The lawsuit, which has eight named plaintiffs, alleges Andiamo failed to pay overtime, denied workers pay for job-related travel, and required them to perform job duties that were outside their job descriptions.

Vicari says the restaurant owners offered to meet with the workers after they sent a letter demanding the $125,000, but never heard back from them. "We're disappointed that no one got our side of the story," he says.

The official USSF program refers to a rally, march and "street theater" on Thursday, and one of the USSF organizers who met with us said there'd be an unspecified Andiamo action as part of the opening march on Tuesday. 

Chase Bank: Said Lydia Wylie-Kellermann of the local organizing committee: "We're calling on JP Morgan/Chase Bank to sever its ties with RJ Reynolds and to work with the Farm Labor Organizing Committee, and also to declare a moratorium on foreclosures in Michigan. There will be a march that begins at Grand Circus Park and travels to the bank's headquarters on Woodward, where there will be a delegation asking for a meeting to talk about this." As phrased in the USSF program's synopsis of the Thursday action: "A selected delegation may go into the bank."

According to the program, the Farm Labor Organizing Committee is attempting to organize tobacco workers in North Carolina and "is focusing on the entire economic chain: from the largely undocumented workers, often in slave labor conditions, through small farmers, Farm Bureau Associations, RJ Reynolds, to the banks, notably JP Morgan Chase, with substantial investments." 

Company spokesperson Mary Kay Bean, contacted Tuesday, said JP Morgan Chase "would decline response."

Detroit Incinerator: The choice is partly symbolic in a city that, as the program puts it, "is home to some of Michigan's worst polluting facilities." The Saturday morning march from the Detroit Public Library to the incinerator is intended to "push the mayor to expand curbside recycling throughout Detroit — bringing new jobs and economic development to the city — and end incineration of Detroit's trash!"

"The idea is to have folks in the streets learning about this stuff as they are taking action, creating art and creating murals," said USSF's Adrienne Maree Brown.
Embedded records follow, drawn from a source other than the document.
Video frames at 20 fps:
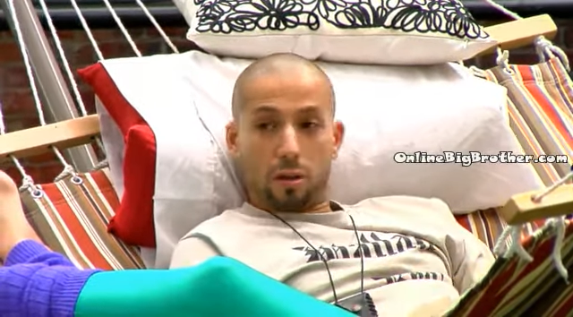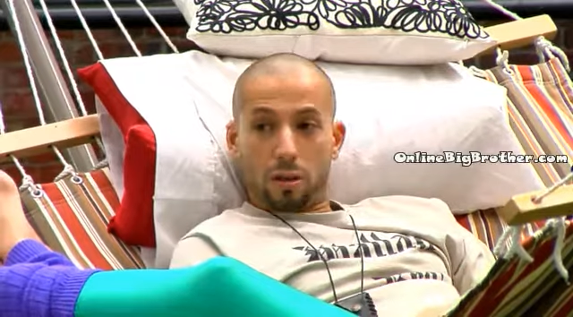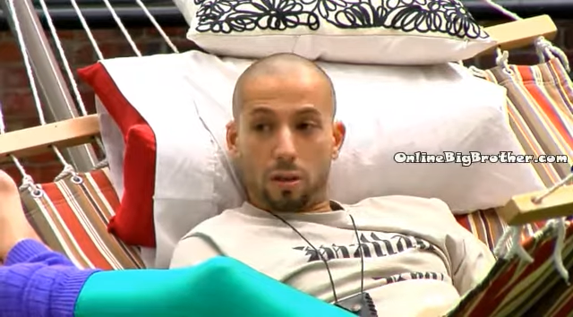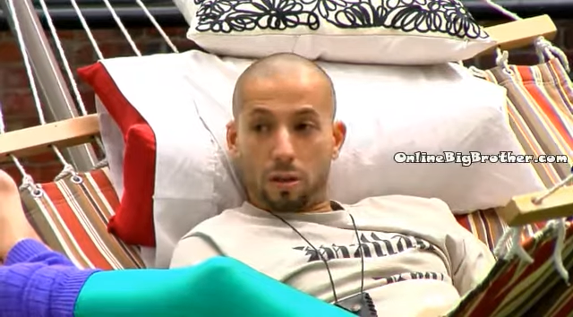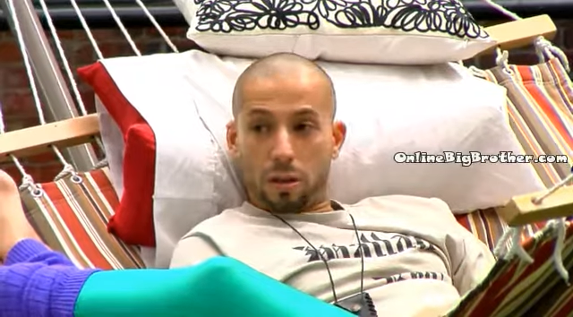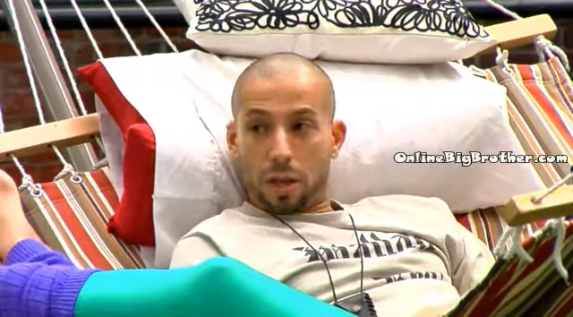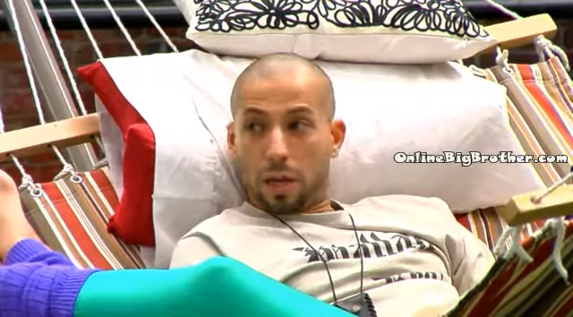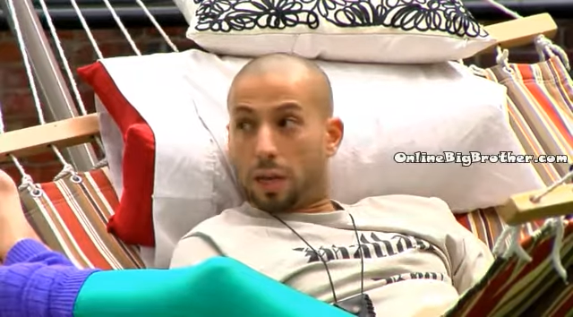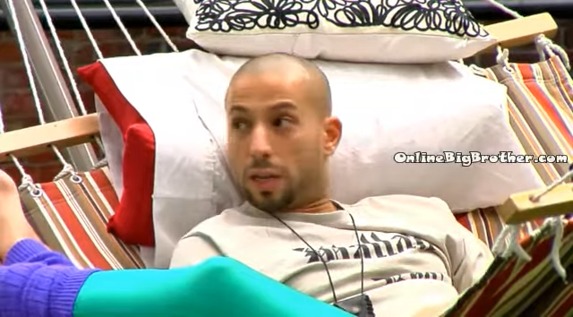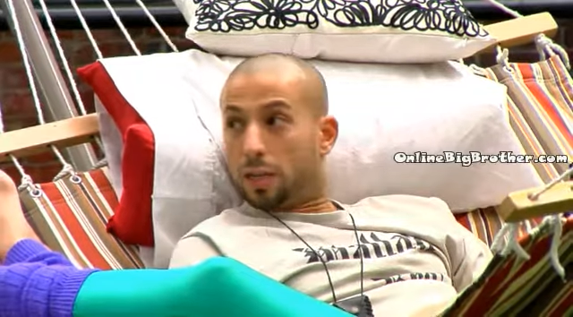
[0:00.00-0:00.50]

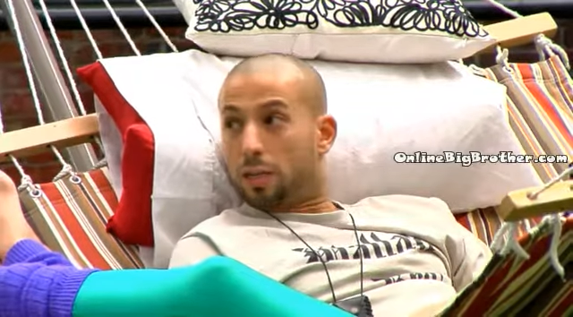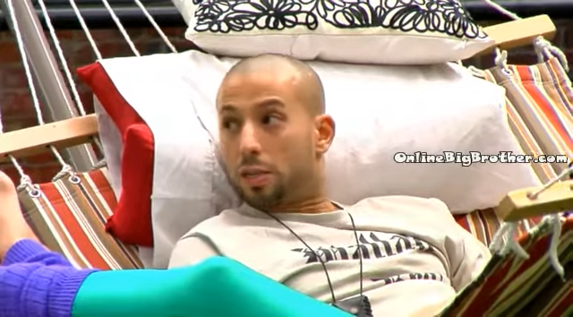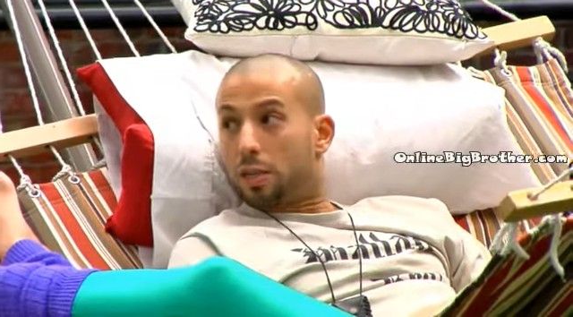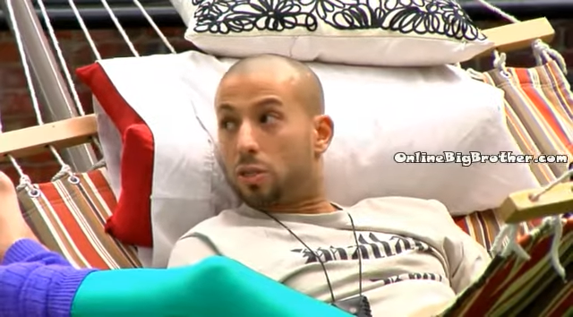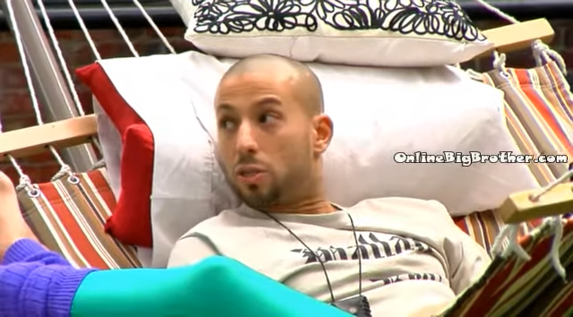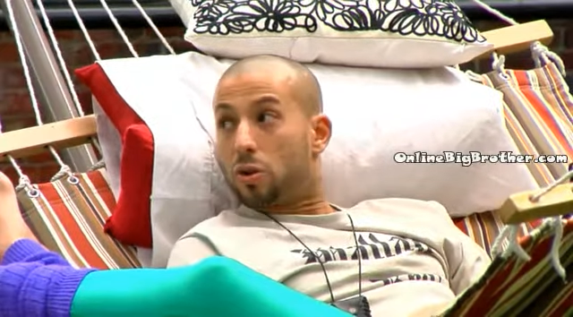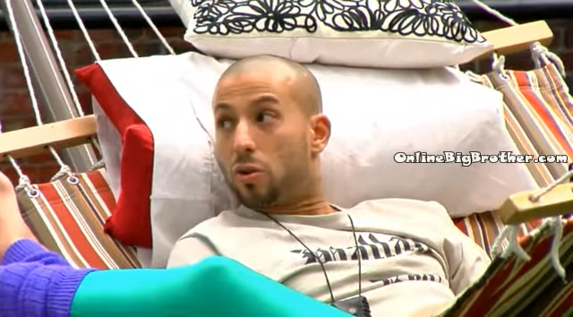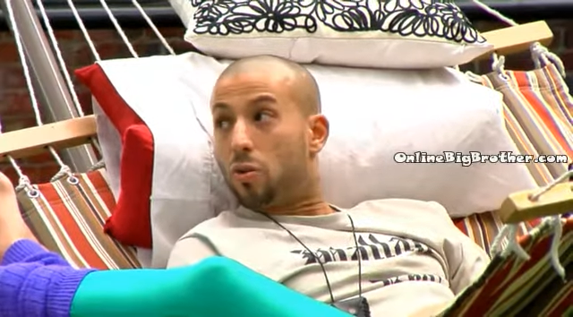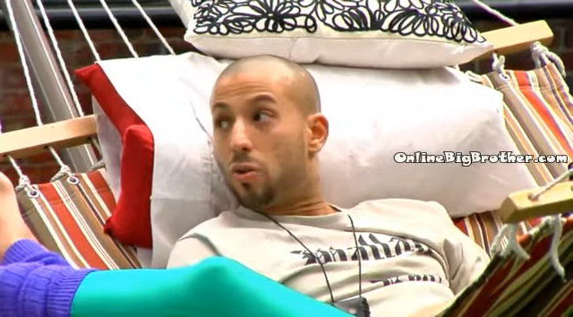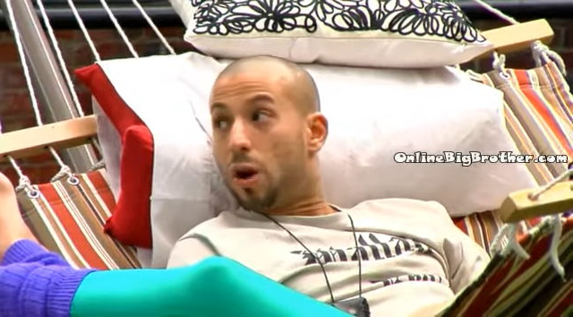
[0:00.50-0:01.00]
Like it's
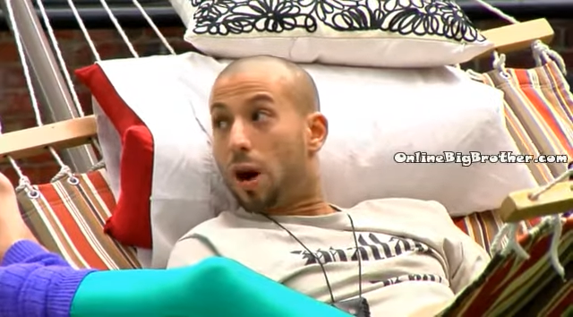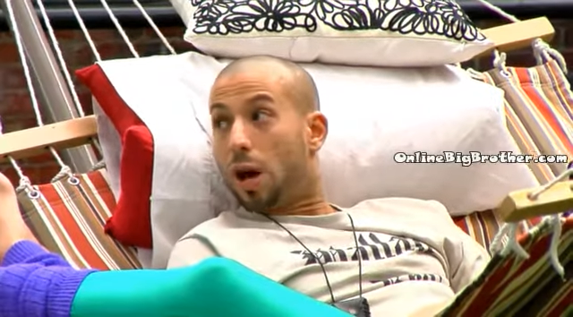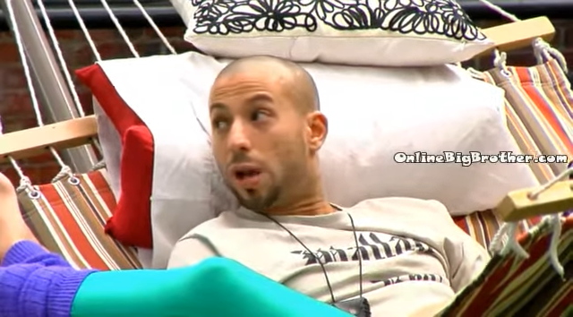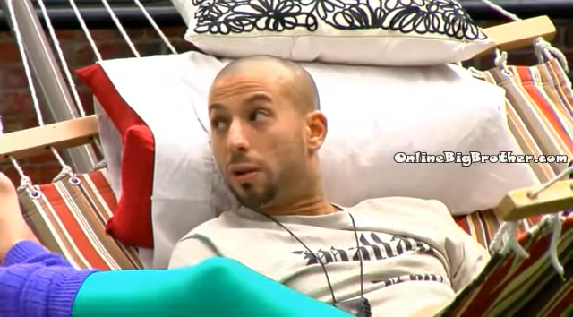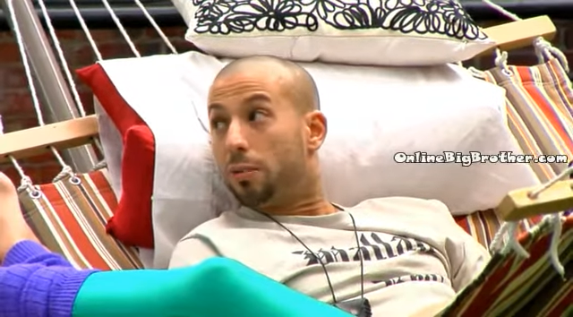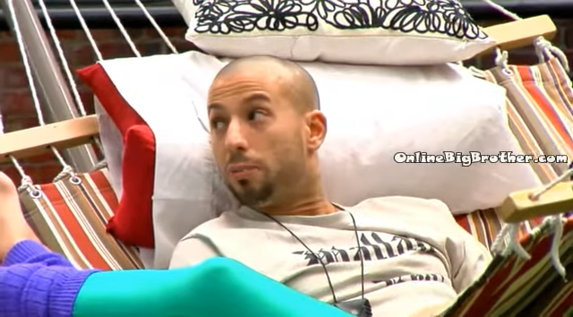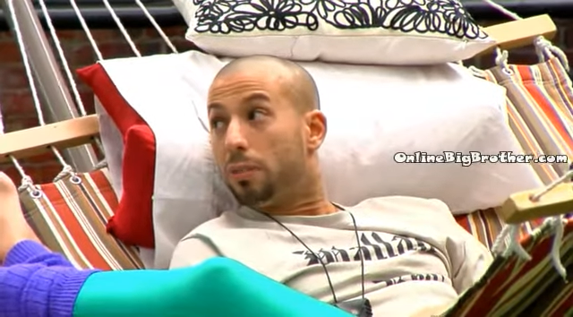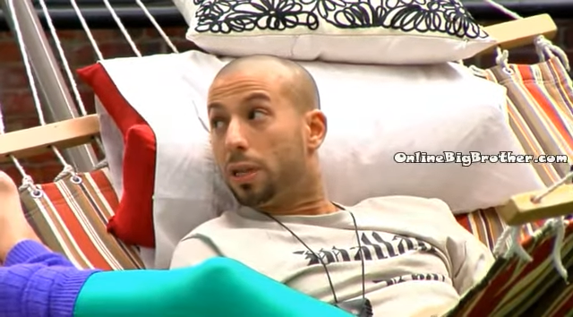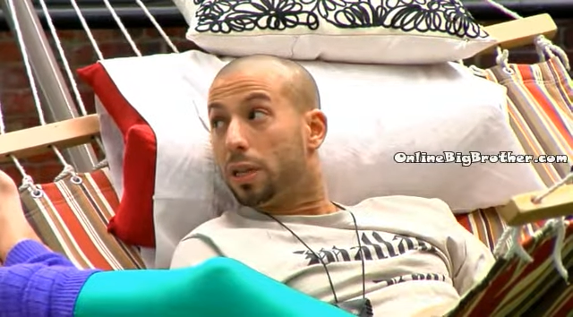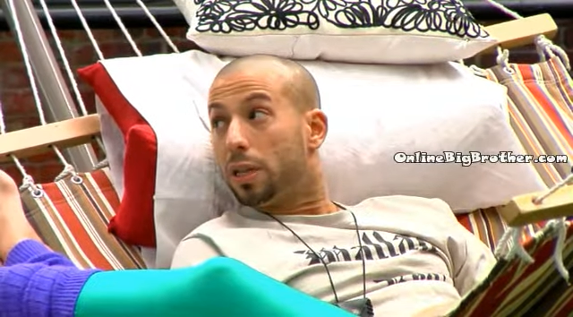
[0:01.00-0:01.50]
so
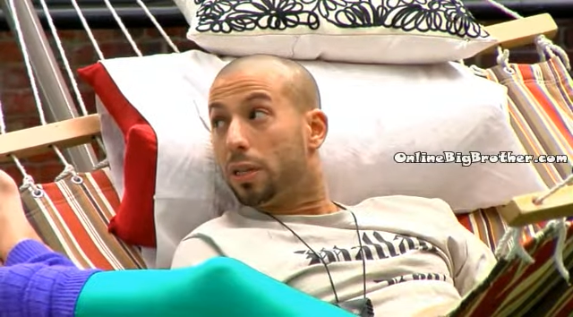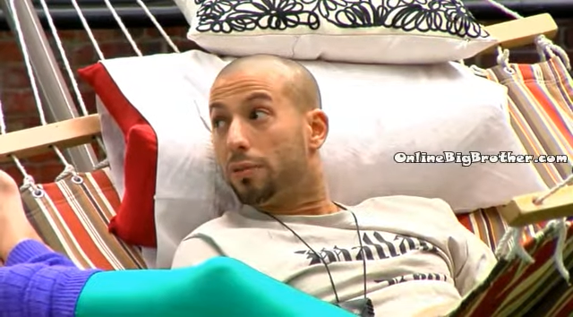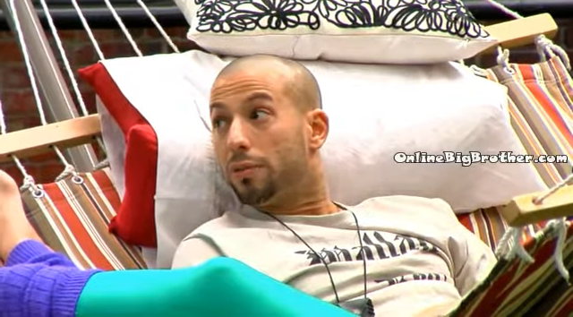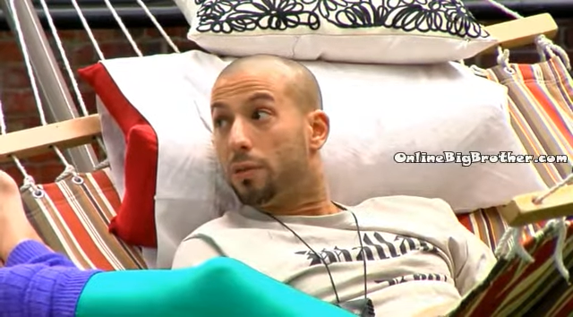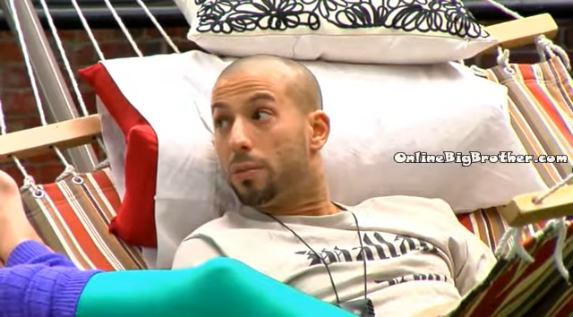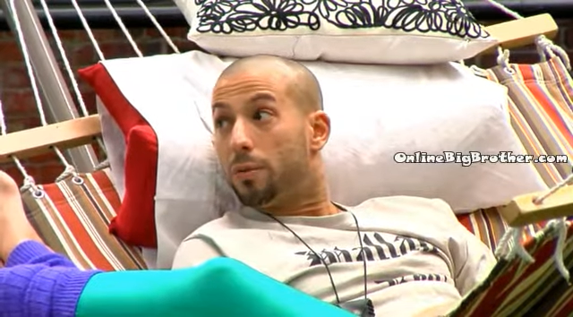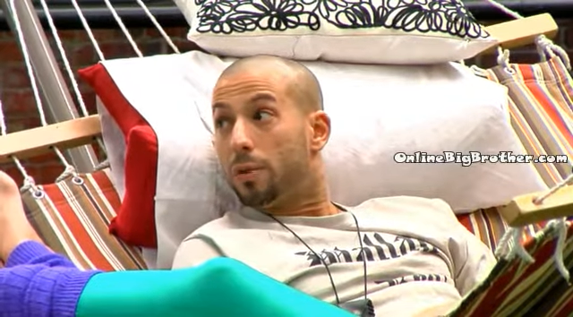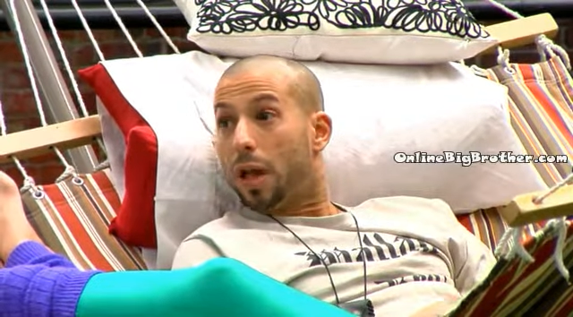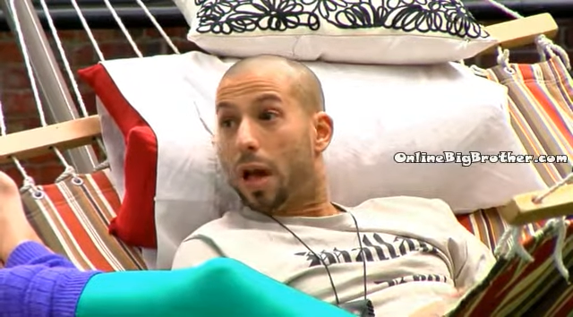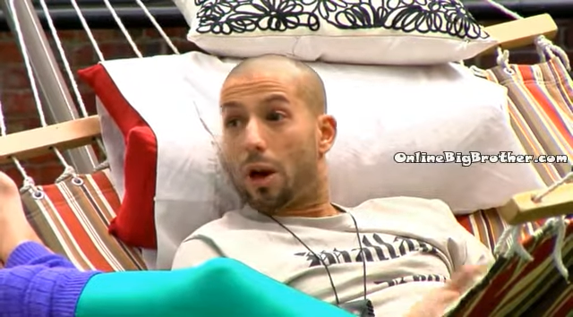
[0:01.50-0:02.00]

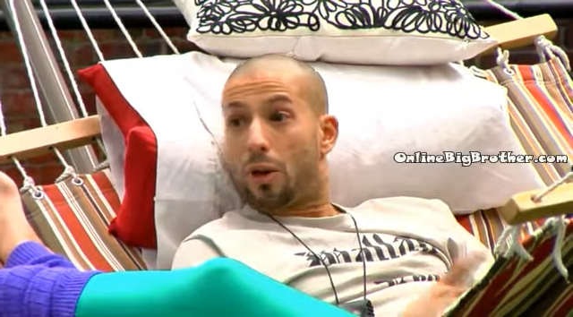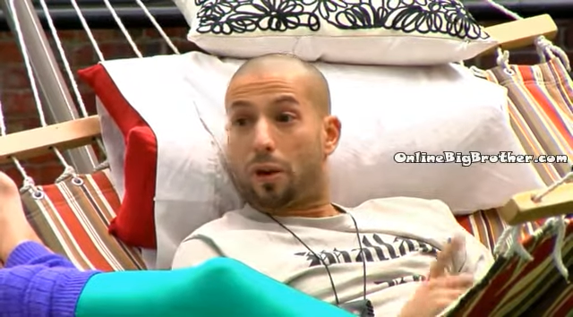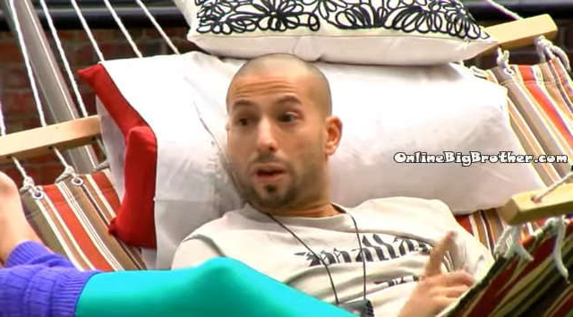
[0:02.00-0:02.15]
unbelievable how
After the protest, participants are to march to the forum's finale at Cobo.

Paul Gilman, Covanta's chief sustainability officer, addressed concerns about pollution from the plant and its compatibility with recycling. He says, the Detroit facility has a "world-class air pollution control system" and that burning garbage at the plant to produce steam and electricity is less environmentally harmful than trucking trash to landfills, which emit methane gas.

As for recycling, Gilman says the problem in Detroit, the only major American city without comprehensive curbside recycling, is that city leaders, to this point, have not placed an emphasis on recycling. (The city is, however, looking at the issue and has established two pilot programs.)

 As to the protest, Gilman says his company understands that people have "heartfelt concerns" regarding incinerators, and that it can't be dismissive of those concerns. Dialogue, he says, is important.